Gather each line of the records where "second" appears.

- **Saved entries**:
───
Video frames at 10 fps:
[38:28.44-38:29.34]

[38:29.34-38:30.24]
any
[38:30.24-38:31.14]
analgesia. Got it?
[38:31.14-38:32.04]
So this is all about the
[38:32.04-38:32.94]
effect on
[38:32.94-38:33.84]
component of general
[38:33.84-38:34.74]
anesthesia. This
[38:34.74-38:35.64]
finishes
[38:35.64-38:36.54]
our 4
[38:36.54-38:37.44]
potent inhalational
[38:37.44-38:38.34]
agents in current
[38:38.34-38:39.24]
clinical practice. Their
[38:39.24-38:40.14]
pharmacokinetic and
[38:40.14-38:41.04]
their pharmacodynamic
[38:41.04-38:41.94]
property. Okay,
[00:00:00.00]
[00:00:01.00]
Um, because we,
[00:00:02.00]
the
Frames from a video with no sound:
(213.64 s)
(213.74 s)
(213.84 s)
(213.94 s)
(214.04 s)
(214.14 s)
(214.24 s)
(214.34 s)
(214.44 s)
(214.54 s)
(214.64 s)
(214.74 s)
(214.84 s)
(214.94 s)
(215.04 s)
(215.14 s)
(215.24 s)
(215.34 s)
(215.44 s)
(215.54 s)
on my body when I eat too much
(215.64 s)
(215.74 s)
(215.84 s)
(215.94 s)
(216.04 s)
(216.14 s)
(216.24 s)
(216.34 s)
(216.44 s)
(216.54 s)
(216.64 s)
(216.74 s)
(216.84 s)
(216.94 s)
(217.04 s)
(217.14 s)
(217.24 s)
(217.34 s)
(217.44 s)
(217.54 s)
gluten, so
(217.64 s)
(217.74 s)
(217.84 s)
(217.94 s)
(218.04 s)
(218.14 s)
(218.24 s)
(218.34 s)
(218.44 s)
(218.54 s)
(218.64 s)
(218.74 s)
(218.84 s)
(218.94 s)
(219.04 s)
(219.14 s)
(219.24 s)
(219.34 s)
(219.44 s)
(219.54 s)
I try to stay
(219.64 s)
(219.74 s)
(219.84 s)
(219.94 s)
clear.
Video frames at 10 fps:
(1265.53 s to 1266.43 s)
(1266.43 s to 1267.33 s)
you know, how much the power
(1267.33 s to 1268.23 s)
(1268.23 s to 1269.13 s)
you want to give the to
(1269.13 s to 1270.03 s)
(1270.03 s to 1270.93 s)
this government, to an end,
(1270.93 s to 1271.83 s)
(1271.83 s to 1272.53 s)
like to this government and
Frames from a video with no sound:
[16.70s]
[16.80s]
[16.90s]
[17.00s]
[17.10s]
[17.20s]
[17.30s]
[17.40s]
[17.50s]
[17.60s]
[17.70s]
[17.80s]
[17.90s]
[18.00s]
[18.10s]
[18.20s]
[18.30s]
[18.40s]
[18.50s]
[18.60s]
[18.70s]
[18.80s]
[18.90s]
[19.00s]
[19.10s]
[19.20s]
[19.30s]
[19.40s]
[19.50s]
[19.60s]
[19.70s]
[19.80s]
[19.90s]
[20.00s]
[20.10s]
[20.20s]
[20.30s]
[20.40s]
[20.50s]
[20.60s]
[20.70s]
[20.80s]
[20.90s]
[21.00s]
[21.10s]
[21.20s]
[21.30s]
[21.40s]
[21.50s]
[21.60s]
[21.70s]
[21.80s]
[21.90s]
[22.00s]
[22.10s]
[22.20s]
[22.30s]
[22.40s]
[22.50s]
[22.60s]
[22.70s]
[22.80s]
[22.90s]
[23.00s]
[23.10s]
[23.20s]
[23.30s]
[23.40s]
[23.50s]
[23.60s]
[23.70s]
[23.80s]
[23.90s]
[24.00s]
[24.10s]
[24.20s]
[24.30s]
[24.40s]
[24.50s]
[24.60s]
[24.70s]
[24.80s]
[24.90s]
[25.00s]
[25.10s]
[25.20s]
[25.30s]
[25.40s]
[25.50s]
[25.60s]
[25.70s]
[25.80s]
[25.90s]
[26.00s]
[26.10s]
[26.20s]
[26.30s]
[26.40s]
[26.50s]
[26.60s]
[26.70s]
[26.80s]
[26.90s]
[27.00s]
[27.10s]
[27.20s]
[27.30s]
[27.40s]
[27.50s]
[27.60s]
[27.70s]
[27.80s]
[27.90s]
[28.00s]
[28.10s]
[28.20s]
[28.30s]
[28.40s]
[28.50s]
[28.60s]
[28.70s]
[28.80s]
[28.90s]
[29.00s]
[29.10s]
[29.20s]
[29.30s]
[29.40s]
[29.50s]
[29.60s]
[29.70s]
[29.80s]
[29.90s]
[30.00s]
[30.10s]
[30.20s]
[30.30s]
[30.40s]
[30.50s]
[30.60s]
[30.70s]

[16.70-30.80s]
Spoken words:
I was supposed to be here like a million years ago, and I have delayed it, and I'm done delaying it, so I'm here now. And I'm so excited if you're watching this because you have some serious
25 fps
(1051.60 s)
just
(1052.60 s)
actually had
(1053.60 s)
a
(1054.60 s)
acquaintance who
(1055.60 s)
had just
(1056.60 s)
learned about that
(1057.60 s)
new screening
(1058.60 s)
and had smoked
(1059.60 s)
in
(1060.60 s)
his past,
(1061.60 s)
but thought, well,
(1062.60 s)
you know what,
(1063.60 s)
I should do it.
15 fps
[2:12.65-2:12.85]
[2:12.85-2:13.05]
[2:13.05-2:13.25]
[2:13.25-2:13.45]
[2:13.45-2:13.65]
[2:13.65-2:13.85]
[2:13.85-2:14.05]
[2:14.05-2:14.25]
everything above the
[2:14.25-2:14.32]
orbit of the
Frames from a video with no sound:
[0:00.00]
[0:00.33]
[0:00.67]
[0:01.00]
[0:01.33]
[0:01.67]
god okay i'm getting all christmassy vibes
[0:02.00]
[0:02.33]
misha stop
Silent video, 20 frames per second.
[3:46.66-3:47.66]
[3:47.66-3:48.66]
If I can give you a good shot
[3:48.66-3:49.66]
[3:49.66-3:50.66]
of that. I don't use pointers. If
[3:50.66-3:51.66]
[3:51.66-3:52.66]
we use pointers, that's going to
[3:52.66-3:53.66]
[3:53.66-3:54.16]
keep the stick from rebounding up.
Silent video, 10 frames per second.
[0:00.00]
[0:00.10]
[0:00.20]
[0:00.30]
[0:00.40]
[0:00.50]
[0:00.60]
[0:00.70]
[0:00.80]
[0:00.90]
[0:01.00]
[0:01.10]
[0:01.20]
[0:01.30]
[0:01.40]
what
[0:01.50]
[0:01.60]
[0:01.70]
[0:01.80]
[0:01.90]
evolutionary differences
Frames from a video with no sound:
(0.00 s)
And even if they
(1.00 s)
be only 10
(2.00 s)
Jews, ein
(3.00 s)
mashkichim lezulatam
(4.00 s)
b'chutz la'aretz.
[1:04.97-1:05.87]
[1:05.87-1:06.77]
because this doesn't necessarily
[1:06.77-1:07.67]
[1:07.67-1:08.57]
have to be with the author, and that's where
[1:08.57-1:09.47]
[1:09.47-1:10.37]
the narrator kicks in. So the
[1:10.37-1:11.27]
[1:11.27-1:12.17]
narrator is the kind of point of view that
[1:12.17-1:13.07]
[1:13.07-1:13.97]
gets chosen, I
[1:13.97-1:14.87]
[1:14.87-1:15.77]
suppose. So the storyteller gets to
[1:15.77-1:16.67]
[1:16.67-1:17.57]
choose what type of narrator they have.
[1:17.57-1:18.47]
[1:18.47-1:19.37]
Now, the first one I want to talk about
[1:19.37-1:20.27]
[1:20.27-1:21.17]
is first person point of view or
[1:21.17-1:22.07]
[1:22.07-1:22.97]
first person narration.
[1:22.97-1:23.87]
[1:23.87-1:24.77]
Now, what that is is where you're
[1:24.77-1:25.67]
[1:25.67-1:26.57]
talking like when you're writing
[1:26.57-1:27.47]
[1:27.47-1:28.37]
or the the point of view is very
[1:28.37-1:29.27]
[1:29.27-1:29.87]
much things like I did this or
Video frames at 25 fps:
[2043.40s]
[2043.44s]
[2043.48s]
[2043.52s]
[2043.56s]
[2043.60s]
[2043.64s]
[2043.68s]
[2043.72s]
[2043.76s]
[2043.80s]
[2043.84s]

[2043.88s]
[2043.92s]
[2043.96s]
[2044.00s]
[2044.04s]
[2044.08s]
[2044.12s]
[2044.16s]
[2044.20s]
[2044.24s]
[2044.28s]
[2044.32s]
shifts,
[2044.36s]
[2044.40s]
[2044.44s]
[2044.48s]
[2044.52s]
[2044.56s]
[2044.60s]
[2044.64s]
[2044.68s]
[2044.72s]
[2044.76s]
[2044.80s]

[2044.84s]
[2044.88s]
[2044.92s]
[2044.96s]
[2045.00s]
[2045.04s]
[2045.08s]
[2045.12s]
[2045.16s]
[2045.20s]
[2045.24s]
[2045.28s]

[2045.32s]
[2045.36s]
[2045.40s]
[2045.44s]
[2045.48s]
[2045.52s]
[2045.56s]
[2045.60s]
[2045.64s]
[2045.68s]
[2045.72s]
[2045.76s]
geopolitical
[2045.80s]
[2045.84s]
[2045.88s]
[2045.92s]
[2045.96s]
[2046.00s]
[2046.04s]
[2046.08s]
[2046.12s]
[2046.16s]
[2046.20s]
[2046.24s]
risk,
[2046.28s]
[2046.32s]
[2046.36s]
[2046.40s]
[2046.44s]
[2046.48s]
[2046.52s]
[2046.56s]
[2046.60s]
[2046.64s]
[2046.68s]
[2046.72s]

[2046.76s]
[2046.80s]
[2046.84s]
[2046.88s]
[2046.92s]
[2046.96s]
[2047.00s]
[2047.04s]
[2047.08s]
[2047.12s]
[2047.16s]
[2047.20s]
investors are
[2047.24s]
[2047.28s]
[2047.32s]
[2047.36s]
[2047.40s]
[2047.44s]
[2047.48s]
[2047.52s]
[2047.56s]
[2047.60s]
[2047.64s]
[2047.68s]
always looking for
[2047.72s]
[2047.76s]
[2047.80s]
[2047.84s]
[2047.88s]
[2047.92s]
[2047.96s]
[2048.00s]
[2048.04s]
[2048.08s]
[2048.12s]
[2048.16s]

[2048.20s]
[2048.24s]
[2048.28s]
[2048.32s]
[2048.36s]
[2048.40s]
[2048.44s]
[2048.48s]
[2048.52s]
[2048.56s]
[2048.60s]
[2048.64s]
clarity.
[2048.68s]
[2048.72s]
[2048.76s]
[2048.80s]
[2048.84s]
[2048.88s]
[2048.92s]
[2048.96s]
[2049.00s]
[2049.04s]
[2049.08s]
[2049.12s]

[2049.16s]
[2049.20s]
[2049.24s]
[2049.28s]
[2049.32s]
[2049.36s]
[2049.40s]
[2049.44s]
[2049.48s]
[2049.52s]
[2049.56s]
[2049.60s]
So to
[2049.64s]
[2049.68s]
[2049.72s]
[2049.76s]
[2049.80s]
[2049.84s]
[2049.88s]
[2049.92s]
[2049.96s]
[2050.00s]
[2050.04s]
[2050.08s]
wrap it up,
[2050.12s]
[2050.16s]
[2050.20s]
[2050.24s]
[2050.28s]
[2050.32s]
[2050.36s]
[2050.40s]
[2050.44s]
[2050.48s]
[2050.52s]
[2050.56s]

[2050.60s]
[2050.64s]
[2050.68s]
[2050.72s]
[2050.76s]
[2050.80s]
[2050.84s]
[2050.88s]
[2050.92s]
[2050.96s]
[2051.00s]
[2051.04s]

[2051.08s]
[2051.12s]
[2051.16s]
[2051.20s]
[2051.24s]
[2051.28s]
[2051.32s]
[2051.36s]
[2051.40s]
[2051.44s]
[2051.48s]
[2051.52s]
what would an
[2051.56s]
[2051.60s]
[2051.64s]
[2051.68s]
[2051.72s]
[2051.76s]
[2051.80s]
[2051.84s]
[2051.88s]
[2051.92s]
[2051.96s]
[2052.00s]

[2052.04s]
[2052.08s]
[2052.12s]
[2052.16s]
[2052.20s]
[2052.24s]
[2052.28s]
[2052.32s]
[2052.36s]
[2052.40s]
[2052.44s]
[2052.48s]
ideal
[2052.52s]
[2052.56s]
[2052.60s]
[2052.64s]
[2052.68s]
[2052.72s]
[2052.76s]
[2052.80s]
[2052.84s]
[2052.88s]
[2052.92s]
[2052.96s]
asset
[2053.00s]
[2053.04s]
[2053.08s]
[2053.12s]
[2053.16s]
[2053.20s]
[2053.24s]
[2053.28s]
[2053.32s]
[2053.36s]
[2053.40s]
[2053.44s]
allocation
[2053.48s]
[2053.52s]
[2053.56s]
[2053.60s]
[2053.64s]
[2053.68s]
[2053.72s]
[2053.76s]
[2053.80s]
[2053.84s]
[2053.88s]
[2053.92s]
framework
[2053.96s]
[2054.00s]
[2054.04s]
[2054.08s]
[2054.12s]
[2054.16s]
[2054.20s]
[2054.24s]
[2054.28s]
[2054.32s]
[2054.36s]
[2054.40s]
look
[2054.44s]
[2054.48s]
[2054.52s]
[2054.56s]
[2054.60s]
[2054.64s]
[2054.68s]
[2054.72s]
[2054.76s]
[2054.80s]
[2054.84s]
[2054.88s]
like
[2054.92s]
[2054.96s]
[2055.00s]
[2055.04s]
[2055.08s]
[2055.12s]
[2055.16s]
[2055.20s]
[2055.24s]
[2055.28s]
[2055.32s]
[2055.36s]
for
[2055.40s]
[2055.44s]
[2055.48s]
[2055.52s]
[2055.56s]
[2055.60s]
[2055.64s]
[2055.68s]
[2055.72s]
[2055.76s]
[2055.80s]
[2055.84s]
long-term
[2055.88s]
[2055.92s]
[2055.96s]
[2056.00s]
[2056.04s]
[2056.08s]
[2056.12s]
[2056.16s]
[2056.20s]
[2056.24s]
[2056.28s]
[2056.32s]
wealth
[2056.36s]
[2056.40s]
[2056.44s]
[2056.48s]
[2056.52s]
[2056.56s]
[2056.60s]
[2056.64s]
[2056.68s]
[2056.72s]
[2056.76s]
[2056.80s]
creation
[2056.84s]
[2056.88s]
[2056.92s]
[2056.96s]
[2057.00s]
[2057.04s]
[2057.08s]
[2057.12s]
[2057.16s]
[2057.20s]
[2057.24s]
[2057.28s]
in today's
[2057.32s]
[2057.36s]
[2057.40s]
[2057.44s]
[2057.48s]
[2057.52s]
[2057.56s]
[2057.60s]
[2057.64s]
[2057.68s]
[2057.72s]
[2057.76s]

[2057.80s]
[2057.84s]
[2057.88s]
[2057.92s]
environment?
───
- **PROBLEM SOLUTION**:
Silent video, 20 frames per second.
Silent video, 10 frames per second.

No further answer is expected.